DESCRIPTION OF THE TASK –
Copy out the entries exactly, and wherever a picture appears, leave it out.

DATA TO PROCESS –
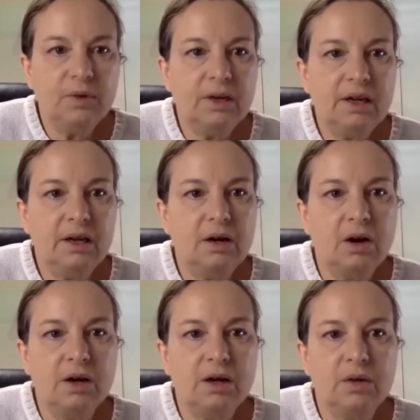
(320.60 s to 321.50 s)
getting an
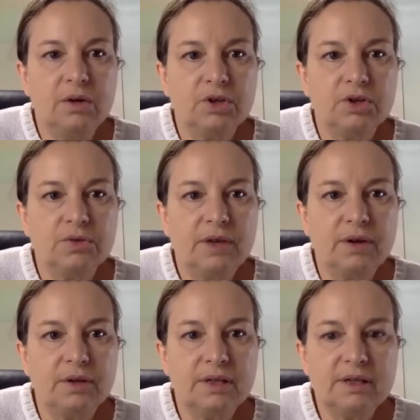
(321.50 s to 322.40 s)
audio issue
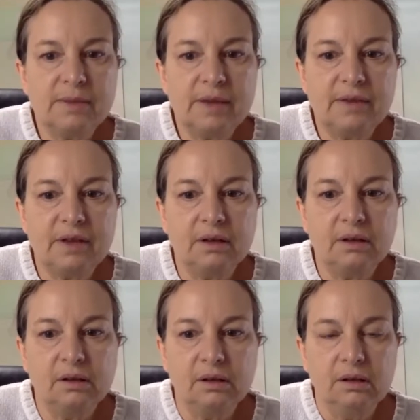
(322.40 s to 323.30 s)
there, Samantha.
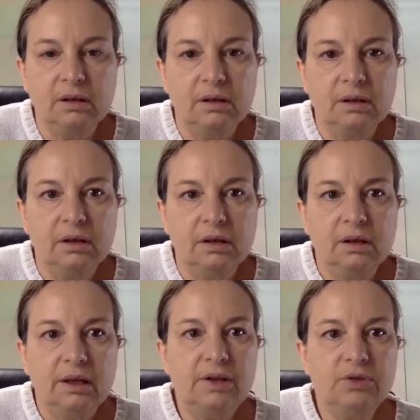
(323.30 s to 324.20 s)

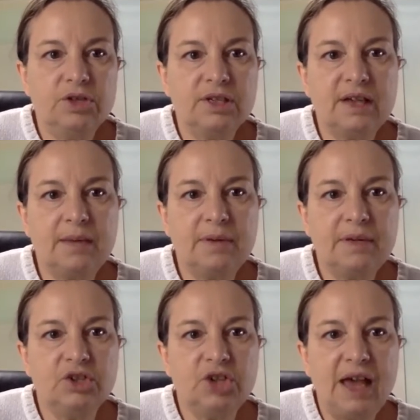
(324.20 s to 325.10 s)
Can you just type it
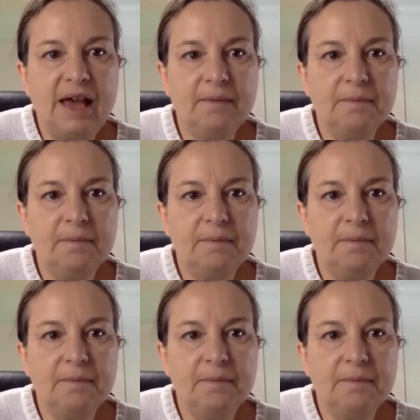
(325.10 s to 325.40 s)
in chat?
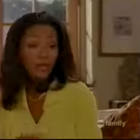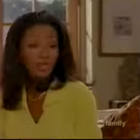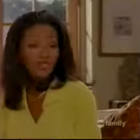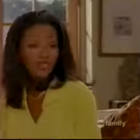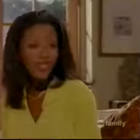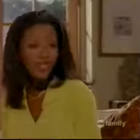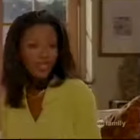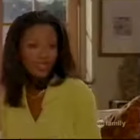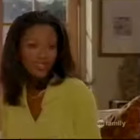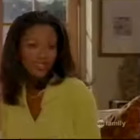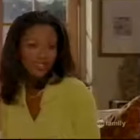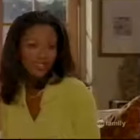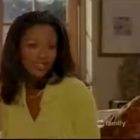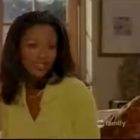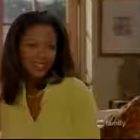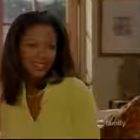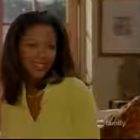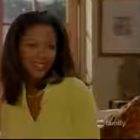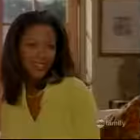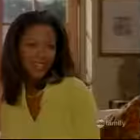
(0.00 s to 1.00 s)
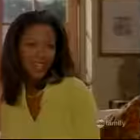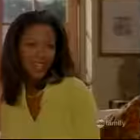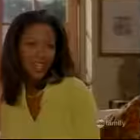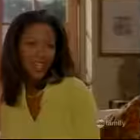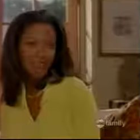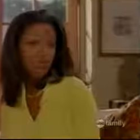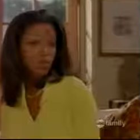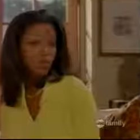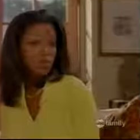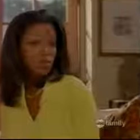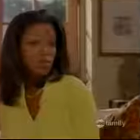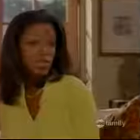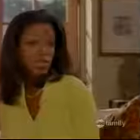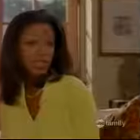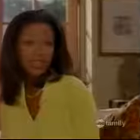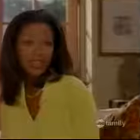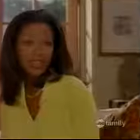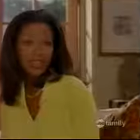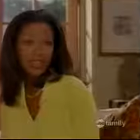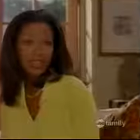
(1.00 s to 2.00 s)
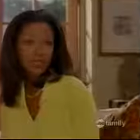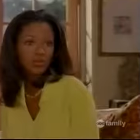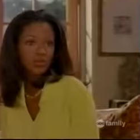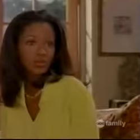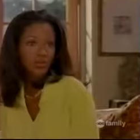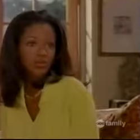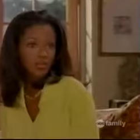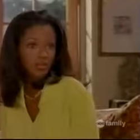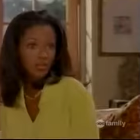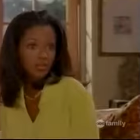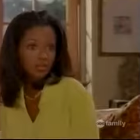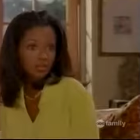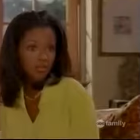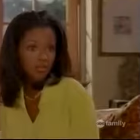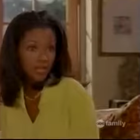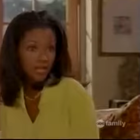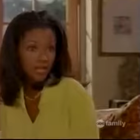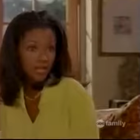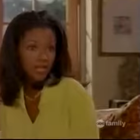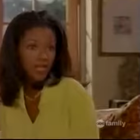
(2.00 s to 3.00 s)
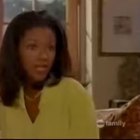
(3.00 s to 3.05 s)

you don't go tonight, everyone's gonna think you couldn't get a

ANSWER BOX –
(320.60 s to 321.50 s)
getting an
(321.50 s to 322.40 s)
audio issue
(322.40 s to 323.30 s)
there, Samantha.
(323.30 s to 324.20 s)

(324.20 s to 325.10 s)
Can you just type it
(325.10 s to 325.40 s)
in chat?
(0.00 s to 1.00 s)
(1.00 s to 2.00 s)
(2.00 s to 3.00 s)
(3.00 s to 3.05 s)

you don't go tonight, everyone's gonna think you couldn't get a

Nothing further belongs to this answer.